Now, however, almost everyone has experience with a boutique, whether online or in-person. It’s all part of the shopping experience, whether you’re after a fancy dress or a casual pair of leggings.
Boutiques through history
The word boutique is French, meaning “small shop.” However, it also has roots in the Greek word “apotheke,” which means “a warehouse” or “place for putting things.” The latter is more likely to be the origin of the word because the first boutique dates back to 5th Century BCE in Greece. The historian Thucydides used the word “apotheca” to describe exclusive shops containing specialty clothing items.
In the 14th century, boutiques surfaced in France, and then later in the 15th century in Naples under the name “potega,” a word meaning “shop” in Italian. Across Europe, a boutique has also been referred to as a “hostal ou bouticle,” “bude,” and “boutiquiere.” These were considered simple, humble shops containing everyday items sold by small business owners.
All that changed when the word was introduced to Britain and America. Here, it exclusively meant a Parisian shop. Since French trends have always been considered the height of the fashion world, these boutiques were understandably highly sought-after in English society. Beginning in the 1800’s, you could expect to find only the best Parisian fashions in these luxury shops.
A notable boutique in British history was the Derby Mercury, which opened in 1827 by Alfred Lewis. It was designated as a shop where only the gentry and noble could make purchases. It carried jewellry, perfume, fine china, fashion accessories, and French clothing styles. It was one of the most exclusive shopping experiences in England as the elite only had 14 days to do all the shopping they wanted.
This was just one of many examples of exclusive boutiques during this time period.
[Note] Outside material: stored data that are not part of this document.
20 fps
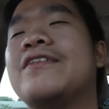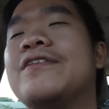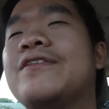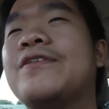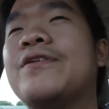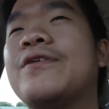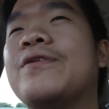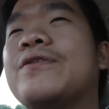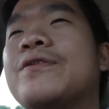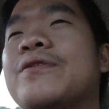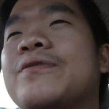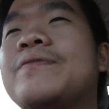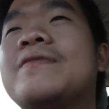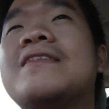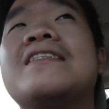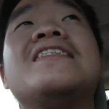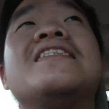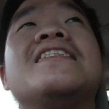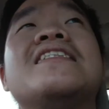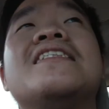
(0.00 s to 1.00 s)
So
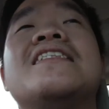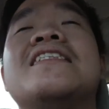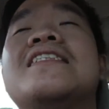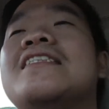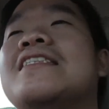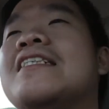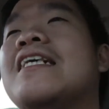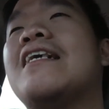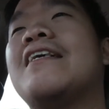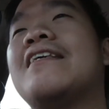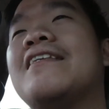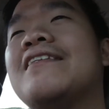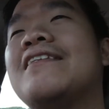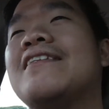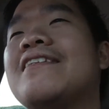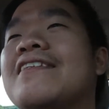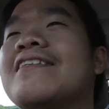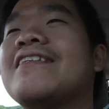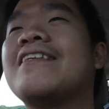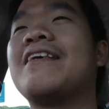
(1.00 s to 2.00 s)
yeah,
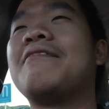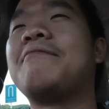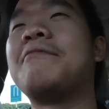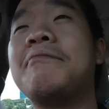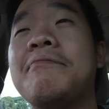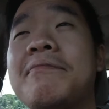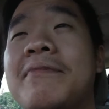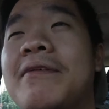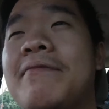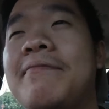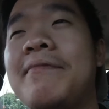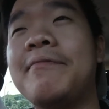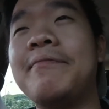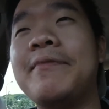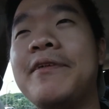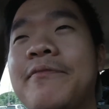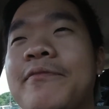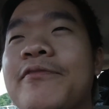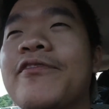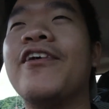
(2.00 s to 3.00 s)
I mean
After the 1950’s, however, boutique shops began popping up all over the United States and Britain. With time, they started to become more affordable and more accessible. Although the items are not as affordable as some big box stores, boutique items can now be purchased easily by those in the middle class.
Boutiques are now everywhere
According to research from IBIS World, boutiques have generated more than $21 billion in revenue with a projected rapid growth rate. There are more than 154,730 operating boutiques employing more than a quarter of a million individuals.
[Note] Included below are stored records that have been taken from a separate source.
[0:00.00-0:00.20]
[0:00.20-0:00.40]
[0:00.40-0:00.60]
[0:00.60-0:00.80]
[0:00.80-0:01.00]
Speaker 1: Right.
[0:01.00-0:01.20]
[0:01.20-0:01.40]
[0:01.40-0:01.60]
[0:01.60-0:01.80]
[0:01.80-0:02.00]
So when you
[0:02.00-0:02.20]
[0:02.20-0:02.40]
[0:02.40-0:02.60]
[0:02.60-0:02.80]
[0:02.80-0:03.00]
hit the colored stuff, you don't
The primary reason for these plentifull clothing shops is the ease of opening and operating them. The ecommerce sector requires just a domain name, a well-designed website, and an integrated secure payment system to create an online boutique.
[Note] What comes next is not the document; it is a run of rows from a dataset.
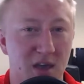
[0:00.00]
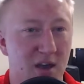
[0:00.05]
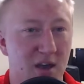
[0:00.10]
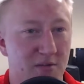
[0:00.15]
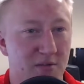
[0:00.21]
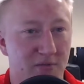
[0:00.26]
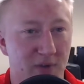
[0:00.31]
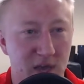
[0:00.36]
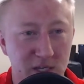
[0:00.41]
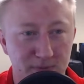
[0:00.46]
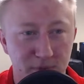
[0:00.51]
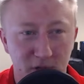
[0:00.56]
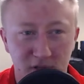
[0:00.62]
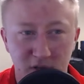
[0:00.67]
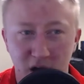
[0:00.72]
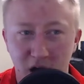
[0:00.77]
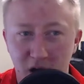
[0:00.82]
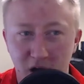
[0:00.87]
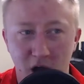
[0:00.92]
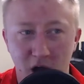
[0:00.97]

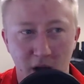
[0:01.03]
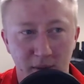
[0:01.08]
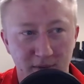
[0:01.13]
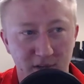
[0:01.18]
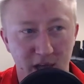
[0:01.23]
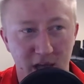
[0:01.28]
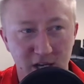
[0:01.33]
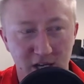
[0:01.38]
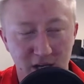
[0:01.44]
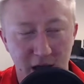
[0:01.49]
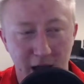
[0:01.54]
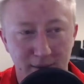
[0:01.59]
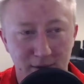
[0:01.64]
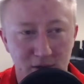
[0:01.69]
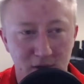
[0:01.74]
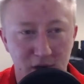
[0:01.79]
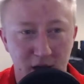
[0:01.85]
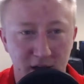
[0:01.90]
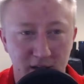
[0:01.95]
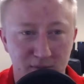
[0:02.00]

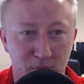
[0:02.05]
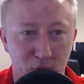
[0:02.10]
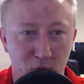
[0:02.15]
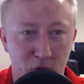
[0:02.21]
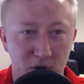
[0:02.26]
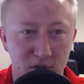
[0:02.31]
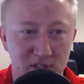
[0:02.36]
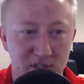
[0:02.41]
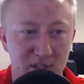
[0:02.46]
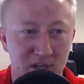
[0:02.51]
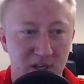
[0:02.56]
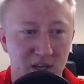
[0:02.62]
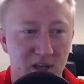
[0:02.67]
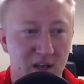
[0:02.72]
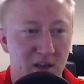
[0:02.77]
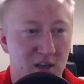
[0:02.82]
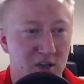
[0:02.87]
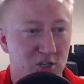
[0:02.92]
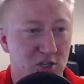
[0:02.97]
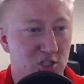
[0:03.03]
Facebook.com/abstract sports.
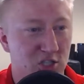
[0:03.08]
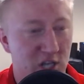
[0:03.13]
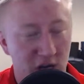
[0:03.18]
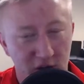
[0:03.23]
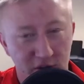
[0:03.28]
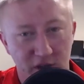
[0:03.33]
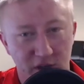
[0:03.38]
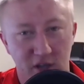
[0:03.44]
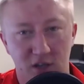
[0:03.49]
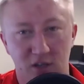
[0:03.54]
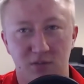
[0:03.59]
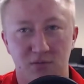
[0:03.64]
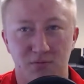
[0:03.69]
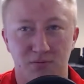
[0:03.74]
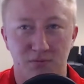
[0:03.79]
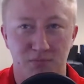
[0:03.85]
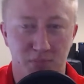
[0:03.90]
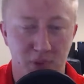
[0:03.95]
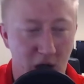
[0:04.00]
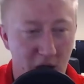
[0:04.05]
Share the
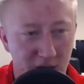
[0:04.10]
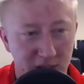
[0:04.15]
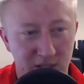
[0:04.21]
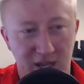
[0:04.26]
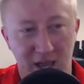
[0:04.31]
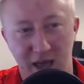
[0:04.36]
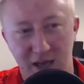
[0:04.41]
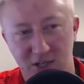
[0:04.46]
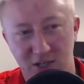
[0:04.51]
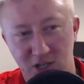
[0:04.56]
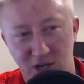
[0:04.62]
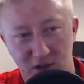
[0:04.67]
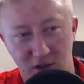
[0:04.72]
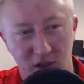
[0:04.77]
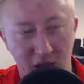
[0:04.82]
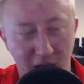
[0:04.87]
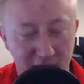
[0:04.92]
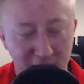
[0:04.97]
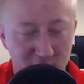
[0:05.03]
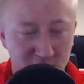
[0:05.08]
podcast, share the
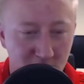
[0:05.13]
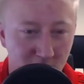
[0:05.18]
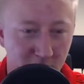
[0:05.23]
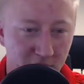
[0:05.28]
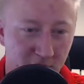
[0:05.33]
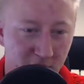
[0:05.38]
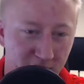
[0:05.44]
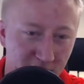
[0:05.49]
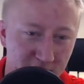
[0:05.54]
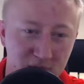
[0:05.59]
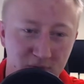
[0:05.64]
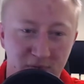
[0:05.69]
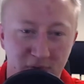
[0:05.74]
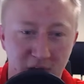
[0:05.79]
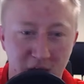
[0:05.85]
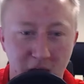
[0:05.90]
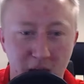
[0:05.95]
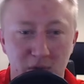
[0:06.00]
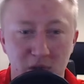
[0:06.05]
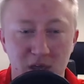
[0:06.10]
live show with your friends and
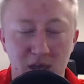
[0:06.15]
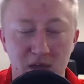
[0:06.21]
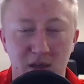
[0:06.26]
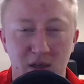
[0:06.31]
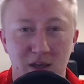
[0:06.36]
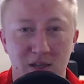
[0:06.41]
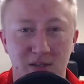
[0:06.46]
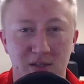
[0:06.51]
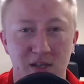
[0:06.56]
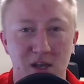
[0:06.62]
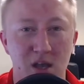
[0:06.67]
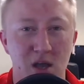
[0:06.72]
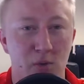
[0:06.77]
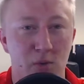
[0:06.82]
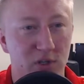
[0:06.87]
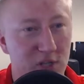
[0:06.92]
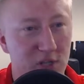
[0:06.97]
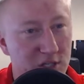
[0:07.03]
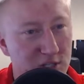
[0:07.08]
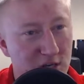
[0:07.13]
family, because
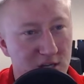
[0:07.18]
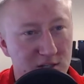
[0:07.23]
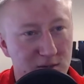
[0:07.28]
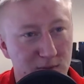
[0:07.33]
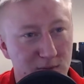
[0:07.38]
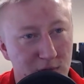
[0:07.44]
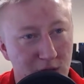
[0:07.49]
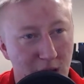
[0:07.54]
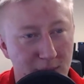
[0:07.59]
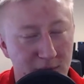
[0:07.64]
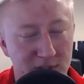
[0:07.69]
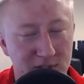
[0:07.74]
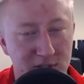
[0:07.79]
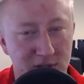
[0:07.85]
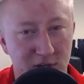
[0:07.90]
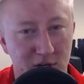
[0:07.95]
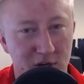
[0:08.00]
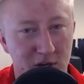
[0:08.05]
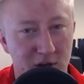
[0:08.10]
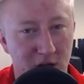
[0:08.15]
we touch on some topics
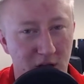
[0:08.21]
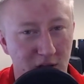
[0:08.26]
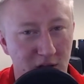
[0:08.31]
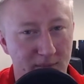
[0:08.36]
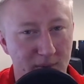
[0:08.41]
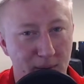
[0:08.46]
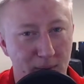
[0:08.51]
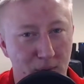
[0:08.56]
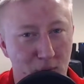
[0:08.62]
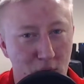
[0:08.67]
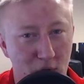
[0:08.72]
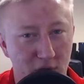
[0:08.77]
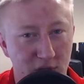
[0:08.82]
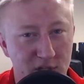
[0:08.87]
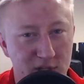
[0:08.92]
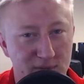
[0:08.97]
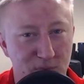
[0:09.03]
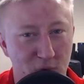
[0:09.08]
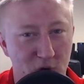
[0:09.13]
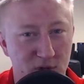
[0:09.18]
that are a little bit more than
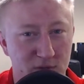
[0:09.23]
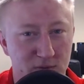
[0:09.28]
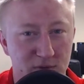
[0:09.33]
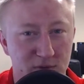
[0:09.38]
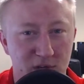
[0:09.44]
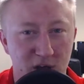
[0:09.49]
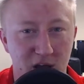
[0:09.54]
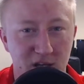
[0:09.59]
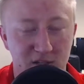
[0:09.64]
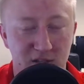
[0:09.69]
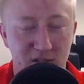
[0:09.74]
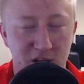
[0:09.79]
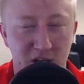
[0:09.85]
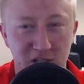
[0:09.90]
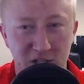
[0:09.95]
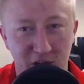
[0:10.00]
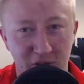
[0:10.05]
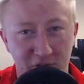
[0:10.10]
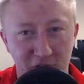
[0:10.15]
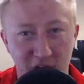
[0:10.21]
sports. We
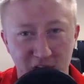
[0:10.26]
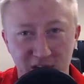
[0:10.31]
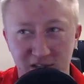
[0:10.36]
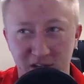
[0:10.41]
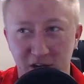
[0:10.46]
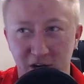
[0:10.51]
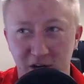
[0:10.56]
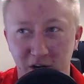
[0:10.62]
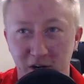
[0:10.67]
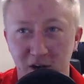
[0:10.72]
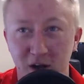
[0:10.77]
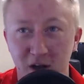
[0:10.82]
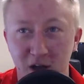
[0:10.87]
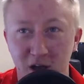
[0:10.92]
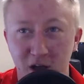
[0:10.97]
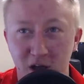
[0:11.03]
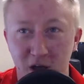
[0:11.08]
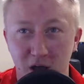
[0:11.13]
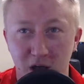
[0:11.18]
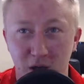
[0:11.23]
touch on things that are
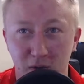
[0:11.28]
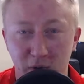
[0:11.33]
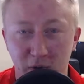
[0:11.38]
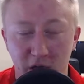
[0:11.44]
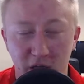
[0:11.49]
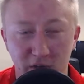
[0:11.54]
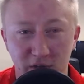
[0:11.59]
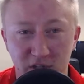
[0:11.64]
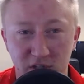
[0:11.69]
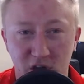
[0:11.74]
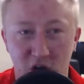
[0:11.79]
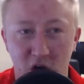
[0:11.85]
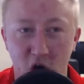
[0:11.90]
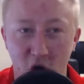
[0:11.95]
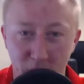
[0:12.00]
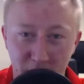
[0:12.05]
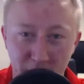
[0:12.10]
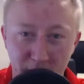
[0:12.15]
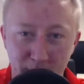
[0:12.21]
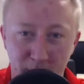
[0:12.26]
relevant to all
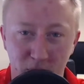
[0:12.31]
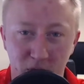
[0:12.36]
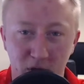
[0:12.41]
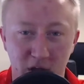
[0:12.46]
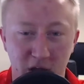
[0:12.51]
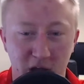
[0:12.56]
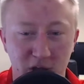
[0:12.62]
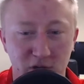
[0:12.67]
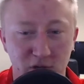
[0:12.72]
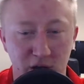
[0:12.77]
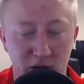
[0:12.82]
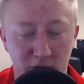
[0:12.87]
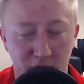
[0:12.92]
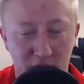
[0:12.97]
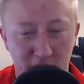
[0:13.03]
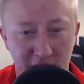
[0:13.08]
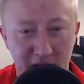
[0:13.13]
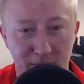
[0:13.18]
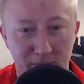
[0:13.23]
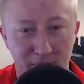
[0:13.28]
people, and I try to
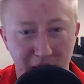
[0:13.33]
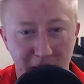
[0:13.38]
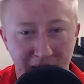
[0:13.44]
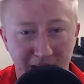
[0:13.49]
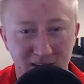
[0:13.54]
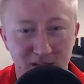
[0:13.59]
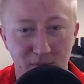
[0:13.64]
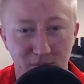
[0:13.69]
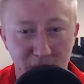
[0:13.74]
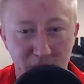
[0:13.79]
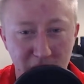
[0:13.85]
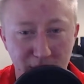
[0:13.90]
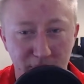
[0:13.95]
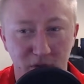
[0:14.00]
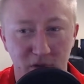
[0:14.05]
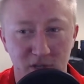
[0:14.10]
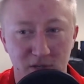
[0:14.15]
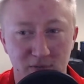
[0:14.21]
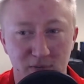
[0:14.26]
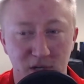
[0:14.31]
relate it back to
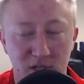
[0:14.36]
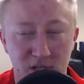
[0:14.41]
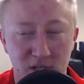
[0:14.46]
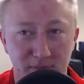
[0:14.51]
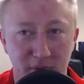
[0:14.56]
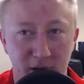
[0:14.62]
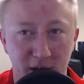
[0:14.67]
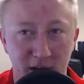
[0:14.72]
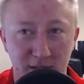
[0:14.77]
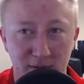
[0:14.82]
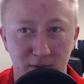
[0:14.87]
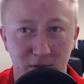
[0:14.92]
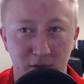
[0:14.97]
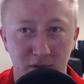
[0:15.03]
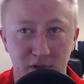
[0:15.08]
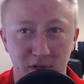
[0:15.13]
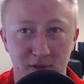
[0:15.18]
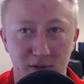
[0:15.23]
people as much as possible.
Boutique owners can order their clothing and accessory items from the many wholesalers throughout the world who sell fashion items for cheaper than cost. Because your shop is attached to the word “boutique,” you can mark up the prices far higher than you would see in a big box store and make an excellent profit by selling them to people all over the world.
The term boutique no longer represents Parisian origins, however. It’s now used pervasively all over the internet to represent small, individually-owned shops selling clothing, accessories, and specialty items that can’t always be found in big-box stores. It’s a great way to make a living as a business owner and customers love the exclusive feeling that comes from purchasing items from a “boutique.”